**WORK TO BE COMPLETED**
With all pictures omitted, return verbatim the lines from the beginning of the records below through the line containing "(2923.29 s)".

**RECORDS SHOWN**
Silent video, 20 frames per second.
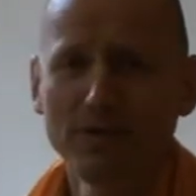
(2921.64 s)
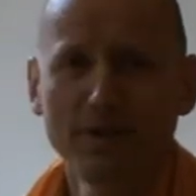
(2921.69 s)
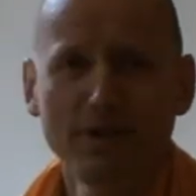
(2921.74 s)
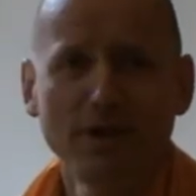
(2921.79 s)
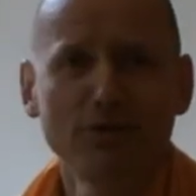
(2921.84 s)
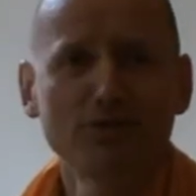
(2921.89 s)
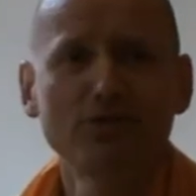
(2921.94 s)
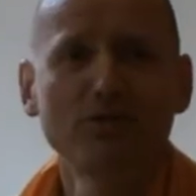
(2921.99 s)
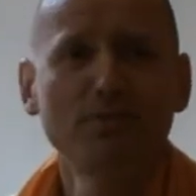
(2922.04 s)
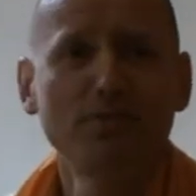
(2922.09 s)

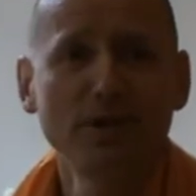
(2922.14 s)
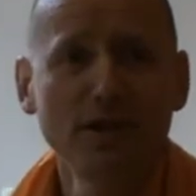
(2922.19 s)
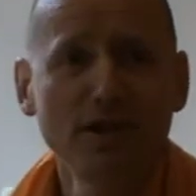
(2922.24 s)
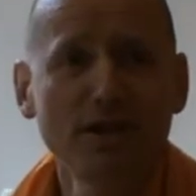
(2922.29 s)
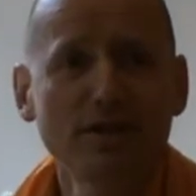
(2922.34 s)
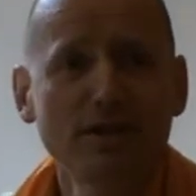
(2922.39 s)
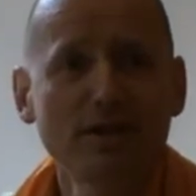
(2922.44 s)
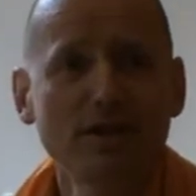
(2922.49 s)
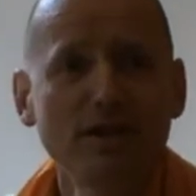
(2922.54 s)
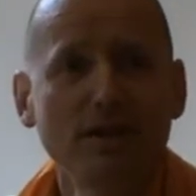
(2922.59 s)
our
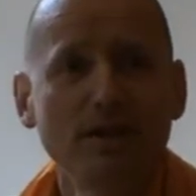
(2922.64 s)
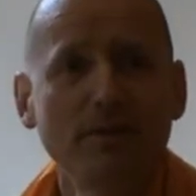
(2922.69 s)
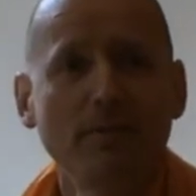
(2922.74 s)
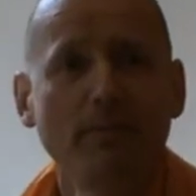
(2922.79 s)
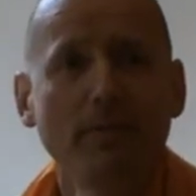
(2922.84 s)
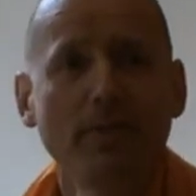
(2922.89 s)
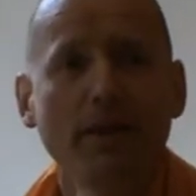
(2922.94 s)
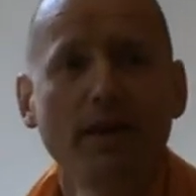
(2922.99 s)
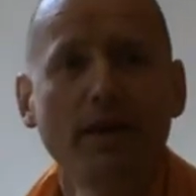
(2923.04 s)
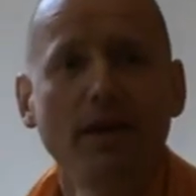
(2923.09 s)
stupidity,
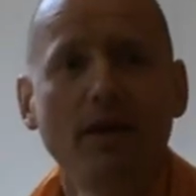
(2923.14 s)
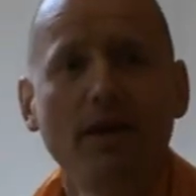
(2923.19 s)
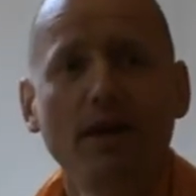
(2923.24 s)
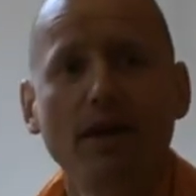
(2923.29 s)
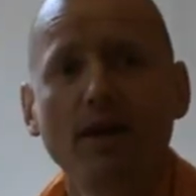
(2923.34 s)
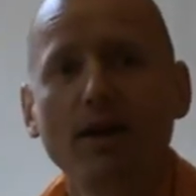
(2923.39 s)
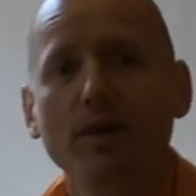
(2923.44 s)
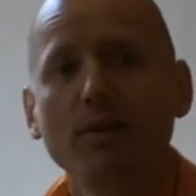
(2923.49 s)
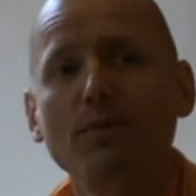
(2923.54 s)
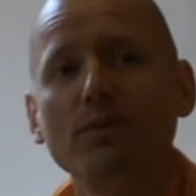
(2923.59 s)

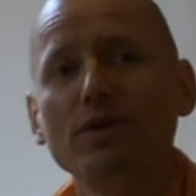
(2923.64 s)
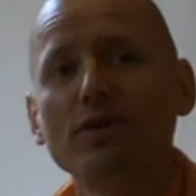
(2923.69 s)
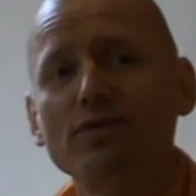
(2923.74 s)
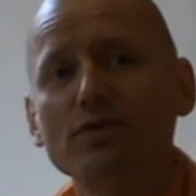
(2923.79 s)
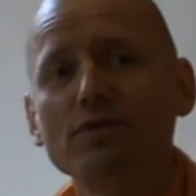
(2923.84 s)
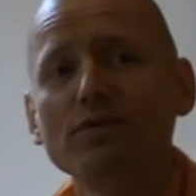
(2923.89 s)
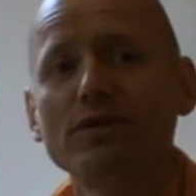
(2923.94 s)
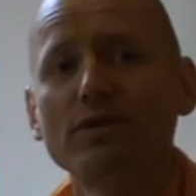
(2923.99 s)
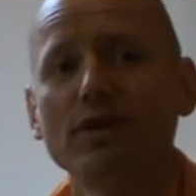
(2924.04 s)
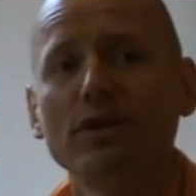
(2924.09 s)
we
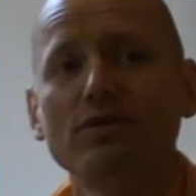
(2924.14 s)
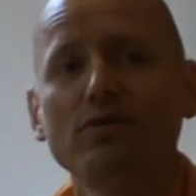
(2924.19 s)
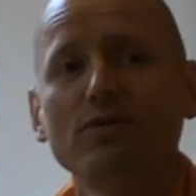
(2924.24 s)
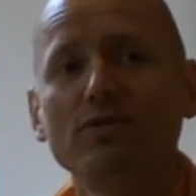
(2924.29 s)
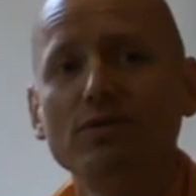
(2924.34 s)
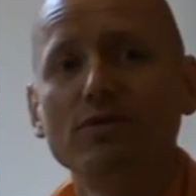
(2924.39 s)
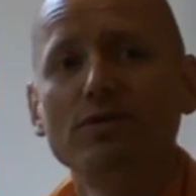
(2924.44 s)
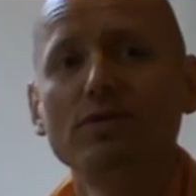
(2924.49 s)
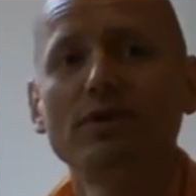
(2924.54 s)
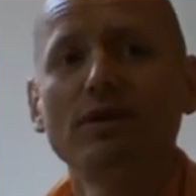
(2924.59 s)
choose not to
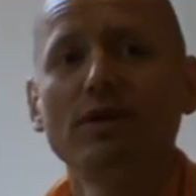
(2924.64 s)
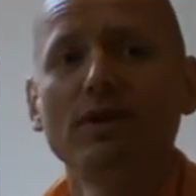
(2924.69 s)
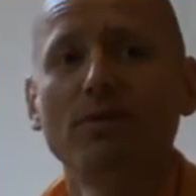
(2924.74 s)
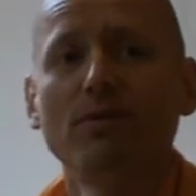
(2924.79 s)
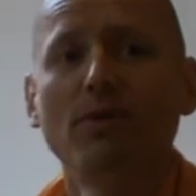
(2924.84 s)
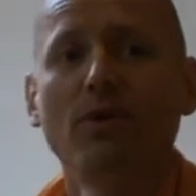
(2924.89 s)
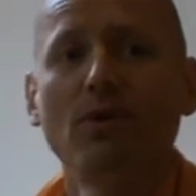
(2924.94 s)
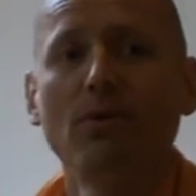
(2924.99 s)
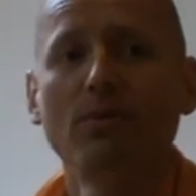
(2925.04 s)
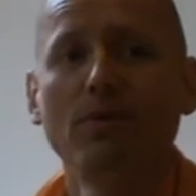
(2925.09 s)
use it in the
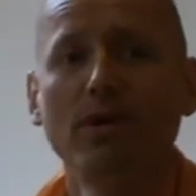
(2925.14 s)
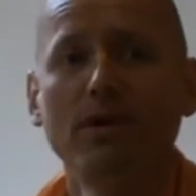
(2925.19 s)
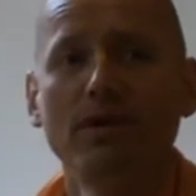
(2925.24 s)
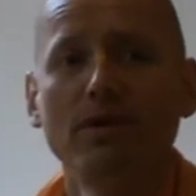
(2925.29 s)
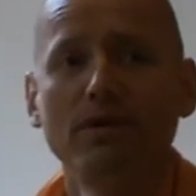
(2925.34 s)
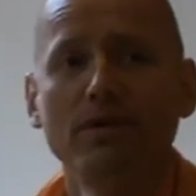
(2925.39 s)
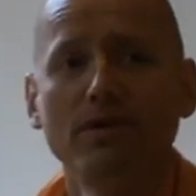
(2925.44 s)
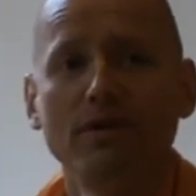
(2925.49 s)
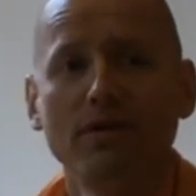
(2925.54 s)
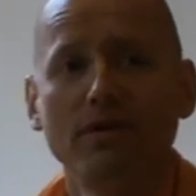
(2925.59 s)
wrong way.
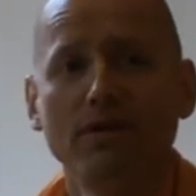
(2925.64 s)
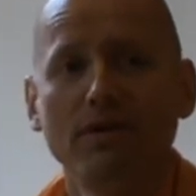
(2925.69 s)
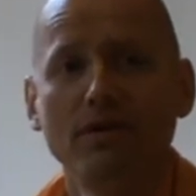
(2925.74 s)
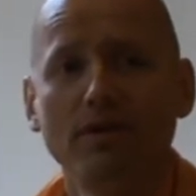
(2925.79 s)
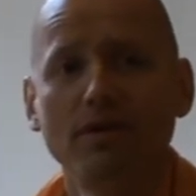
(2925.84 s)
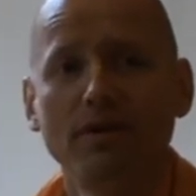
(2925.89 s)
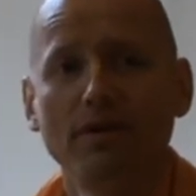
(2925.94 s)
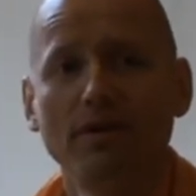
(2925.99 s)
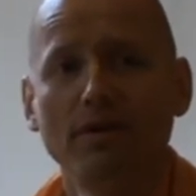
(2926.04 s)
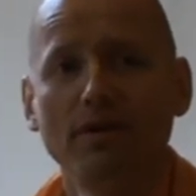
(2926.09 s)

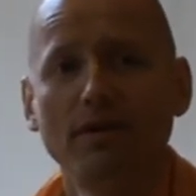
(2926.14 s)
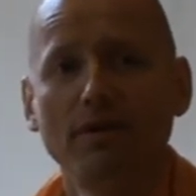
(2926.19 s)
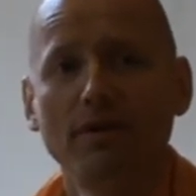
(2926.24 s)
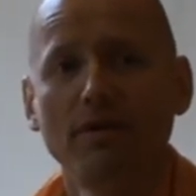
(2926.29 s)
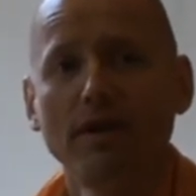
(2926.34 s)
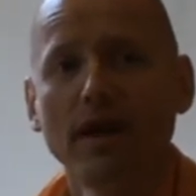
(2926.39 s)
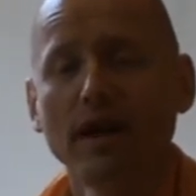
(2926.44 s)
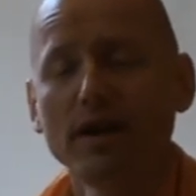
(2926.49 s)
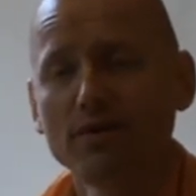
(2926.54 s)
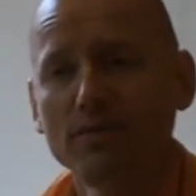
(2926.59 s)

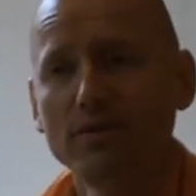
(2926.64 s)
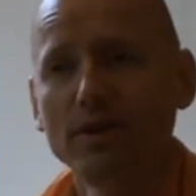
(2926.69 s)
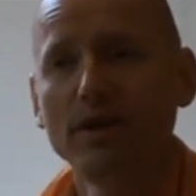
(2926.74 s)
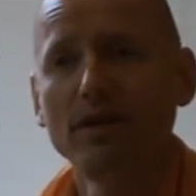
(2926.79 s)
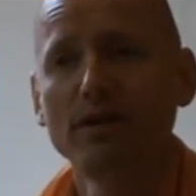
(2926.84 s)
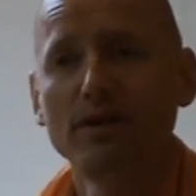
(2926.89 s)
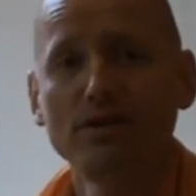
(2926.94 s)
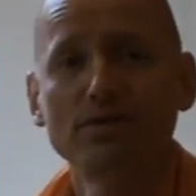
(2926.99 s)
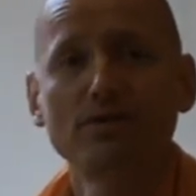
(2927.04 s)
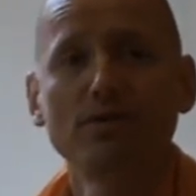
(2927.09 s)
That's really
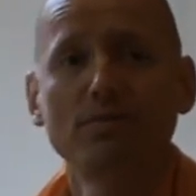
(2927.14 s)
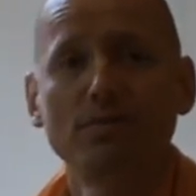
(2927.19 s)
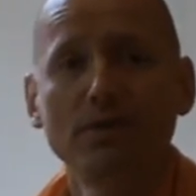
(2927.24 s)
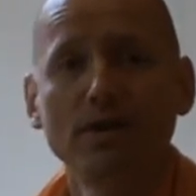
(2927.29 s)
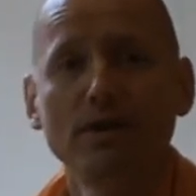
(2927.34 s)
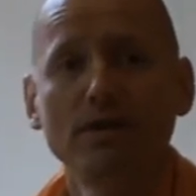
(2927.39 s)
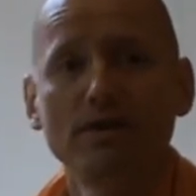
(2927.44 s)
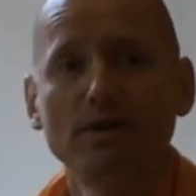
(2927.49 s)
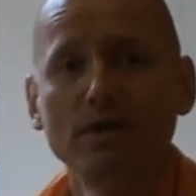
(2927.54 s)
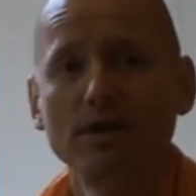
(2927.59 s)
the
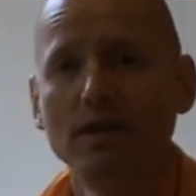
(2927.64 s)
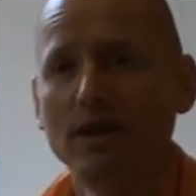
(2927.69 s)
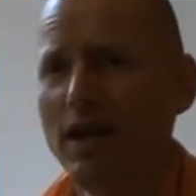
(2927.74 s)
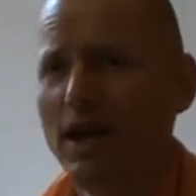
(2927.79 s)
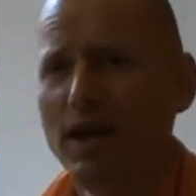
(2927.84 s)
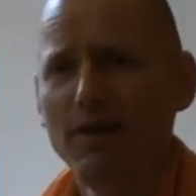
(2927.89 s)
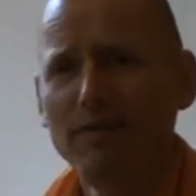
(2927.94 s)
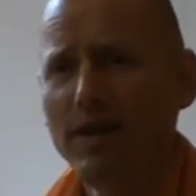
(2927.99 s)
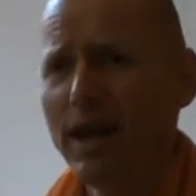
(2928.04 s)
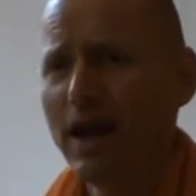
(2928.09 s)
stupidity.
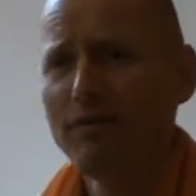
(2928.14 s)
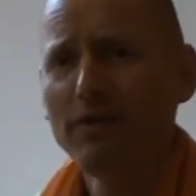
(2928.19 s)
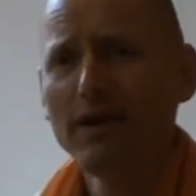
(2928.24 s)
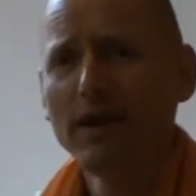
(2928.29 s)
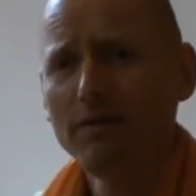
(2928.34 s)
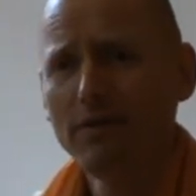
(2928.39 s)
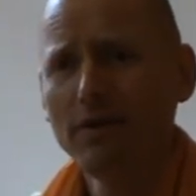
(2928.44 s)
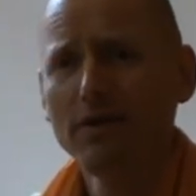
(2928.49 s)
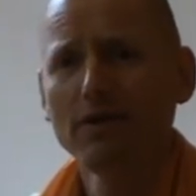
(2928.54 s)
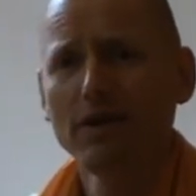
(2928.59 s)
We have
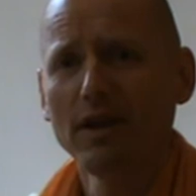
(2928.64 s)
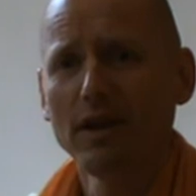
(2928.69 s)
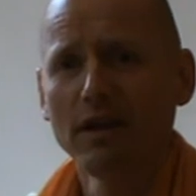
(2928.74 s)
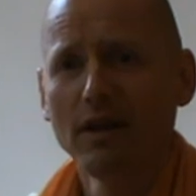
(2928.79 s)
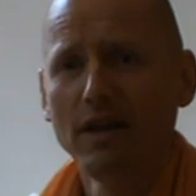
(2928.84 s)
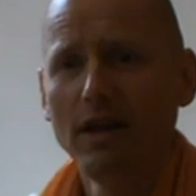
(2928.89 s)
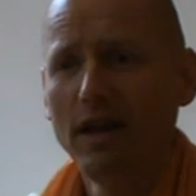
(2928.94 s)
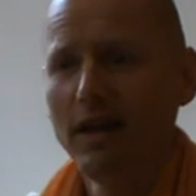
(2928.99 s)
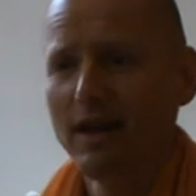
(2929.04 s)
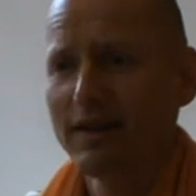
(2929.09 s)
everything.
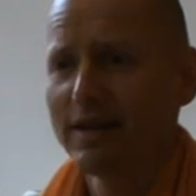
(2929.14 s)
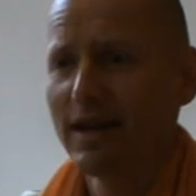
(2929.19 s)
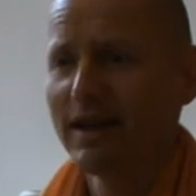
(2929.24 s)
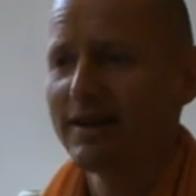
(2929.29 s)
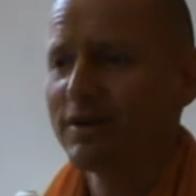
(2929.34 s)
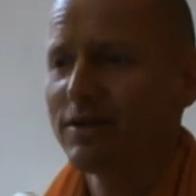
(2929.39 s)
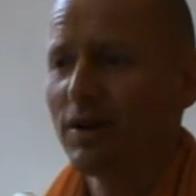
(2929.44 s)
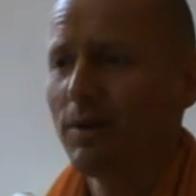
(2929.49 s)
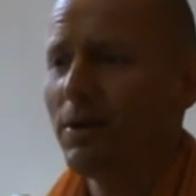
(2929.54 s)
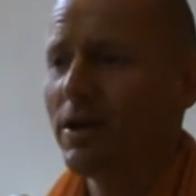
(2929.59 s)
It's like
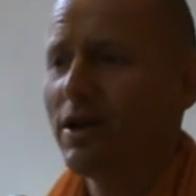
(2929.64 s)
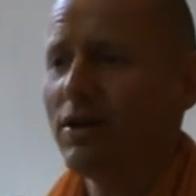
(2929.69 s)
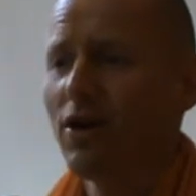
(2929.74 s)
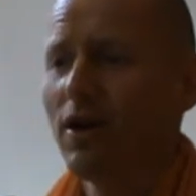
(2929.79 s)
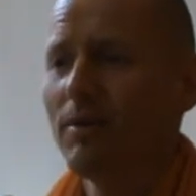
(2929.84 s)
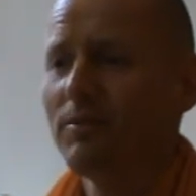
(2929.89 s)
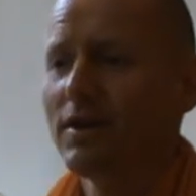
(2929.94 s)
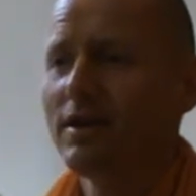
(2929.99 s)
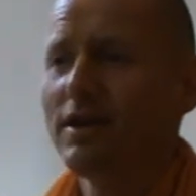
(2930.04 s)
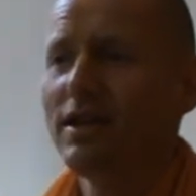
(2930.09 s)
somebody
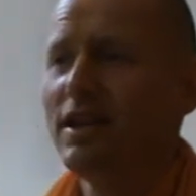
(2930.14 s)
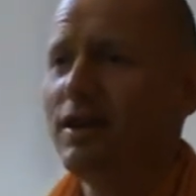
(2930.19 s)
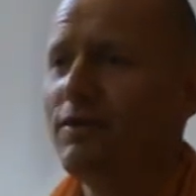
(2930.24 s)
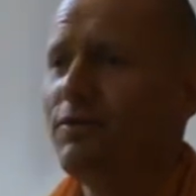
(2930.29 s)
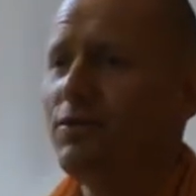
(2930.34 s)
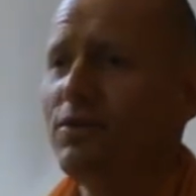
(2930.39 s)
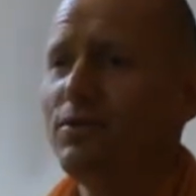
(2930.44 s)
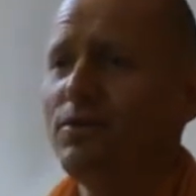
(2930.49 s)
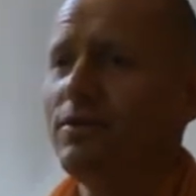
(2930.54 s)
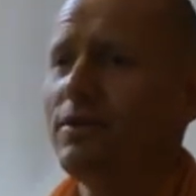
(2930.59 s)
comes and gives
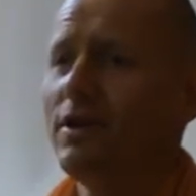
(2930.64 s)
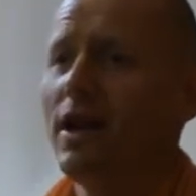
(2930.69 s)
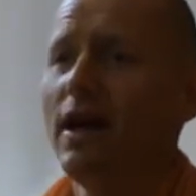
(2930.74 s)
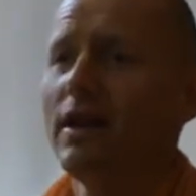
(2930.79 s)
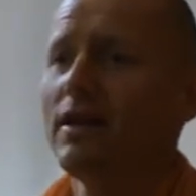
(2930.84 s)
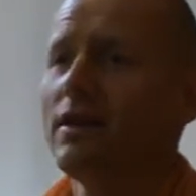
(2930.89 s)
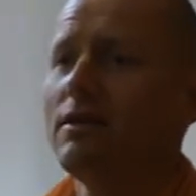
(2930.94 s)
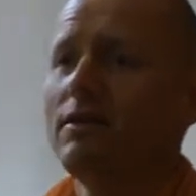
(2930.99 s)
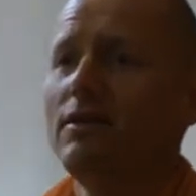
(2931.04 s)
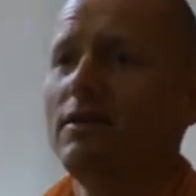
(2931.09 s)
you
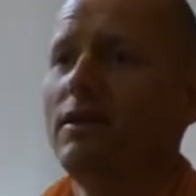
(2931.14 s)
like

**TASK RESPONSE**
Silent video, 20 frames per second.
(2921.64 s)
(2921.69 s)
(2921.74 s)
(2921.79 s)
(2921.84 s)
(2921.89 s)
(2921.94 s)
(2921.99 s)
(2922.04 s)
(2922.09 s)

(2922.14 s)
(2922.19 s)
(2922.24 s)
(2922.29 s)
(2922.34 s)
(2922.39 s)
(2922.44 s)
(2922.49 s)
(2922.54 s)
(2922.59 s)
our
(2922.64 s)
(2922.69 s)
(2922.74 s)
(2922.79 s)
(2922.84 s)
(2922.89 s)
(2922.94 s)
(2922.99 s)
(2923.04 s)
(2923.09 s)
stupidity,
(2923.14 s)
(2923.19 s)
(2923.24 s)
(2923.29 s)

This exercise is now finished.